What follows is a macabre menu of short tales beginning with ‘Delicious Shivers’ wherein a roomful of The Great and the Good gather around aged patriarch Dr. Byron on an October night in 1879. The respected physician poses an intriguing challenge to the assemblage: “can there be a murder without a victim or a murderer?”

Most of the men gathered have dark hearts and cunning minds and Sir Foswell rises to the challenge with his story of a noted aristocrat who erased an unwise early marriage – and “disappeared” his unwanted bride – by dint of bloodshed, money and influence.

Inspector Darcroft then proffers a case whereby there was no discernable murderer although the victim was most certainly gunned down at close range…

As the heated banter builds, events take a very dark turn once Byron informs them that he has personally caused such an impossible crime to be committed. To the shocked silence of the throng he describes how the administration of an extremely slow-acting poison in the drinks of some, many or all of those gathered may or may not kill an unspecified number of them at some unguessable time in the future…

Of course he might just be jesting to win a point but nobody goes home complacently that night…

‘Post-Scriptum’ then describes the lethal intellectual duel between dashing young Detective Johnson and aged Sir Alfred Montgomery in August 1882, after the latter defies the policeman to stop him killing a young woman. The rules of the competition are quite strict and the noble believes he has succeeded in committing a perfect crime, but although the noble correctly considers himself a cunning planner his character judgement leaves much to be desired…

Weary and frustrated police Inspector Gray‘s decades-long hunt for a serial killer ends in shock and castigation when he arrives at an astounding conclusion one gloomy night at the Club in September 1882.

That worthy’s too-late grasp of an impossible ‘Modus Operandi’ subsequently leads to glorious triumph but also a most surprising outcome and response from a fellow clubman and confidante…

The most baroque and arcane yarn in this collection involves another intellectual game and imaginative wager placed in March 1893, when two connoisseurs of crime determine to commit the most artful murder of all time. Their target must be none other than author and criminologist Sir Arthur Conan Doyle, and to make things interesting the offending weapon must be ’21 Halberds’…

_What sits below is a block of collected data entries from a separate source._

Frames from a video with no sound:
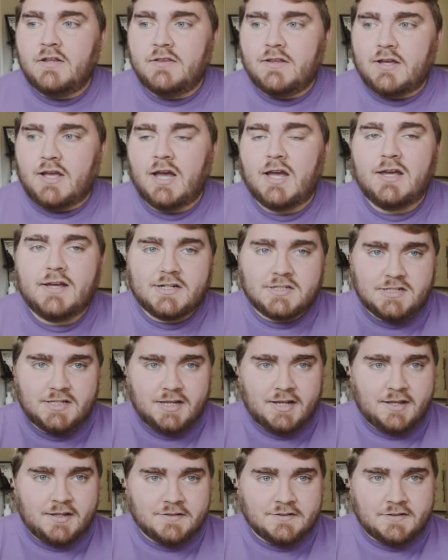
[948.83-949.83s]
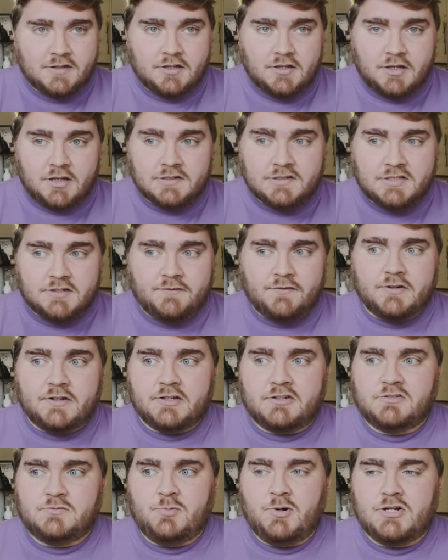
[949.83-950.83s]
the guy actually has a different
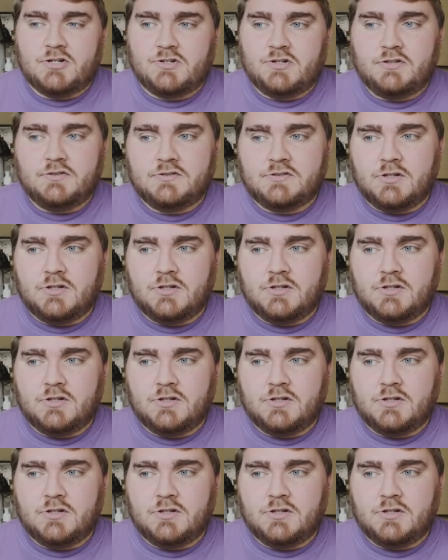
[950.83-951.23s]
expression.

In April 1872 Lord Denton invited young artist Eric Kaye into the Green Manor Club to repair a damaged painting by the great lost genius Jason Sutter. However the dazzled dauber became obsessed with the story behind the austere family portrait – especially the tragic beautiful daughter who suddenly vanished from history – depicted in ‘Sutter 1801’ but his fervent enquiries led to the resolution of a decades old mystery, murder most foul and eventual banishment as his only reward.

Proud and undaunted, Kaye patiently devised a most exquisite vengeance…

The catalogue of upper class skulduggery concludes with ‘The Ballad of Dr. Thompson’ and a most arcane and uncanny murder mystery which begins in 1878 when great friends Professor Ballard and Thompson bid each other a drunken goodnight on the club steps.

Only one of them makes it home safely and when the other’s corpse is found stuffed into a grandfather clock the police investigations soon lead to the most insane of conclusions…

Wry, witty, wickedly funny and sublimely entertaining, Assassins and Gentlemen offers a superbly rewarding peek at High Society and low morals which will delight and astound lovers of clever crime fiction and classy comics confabulations.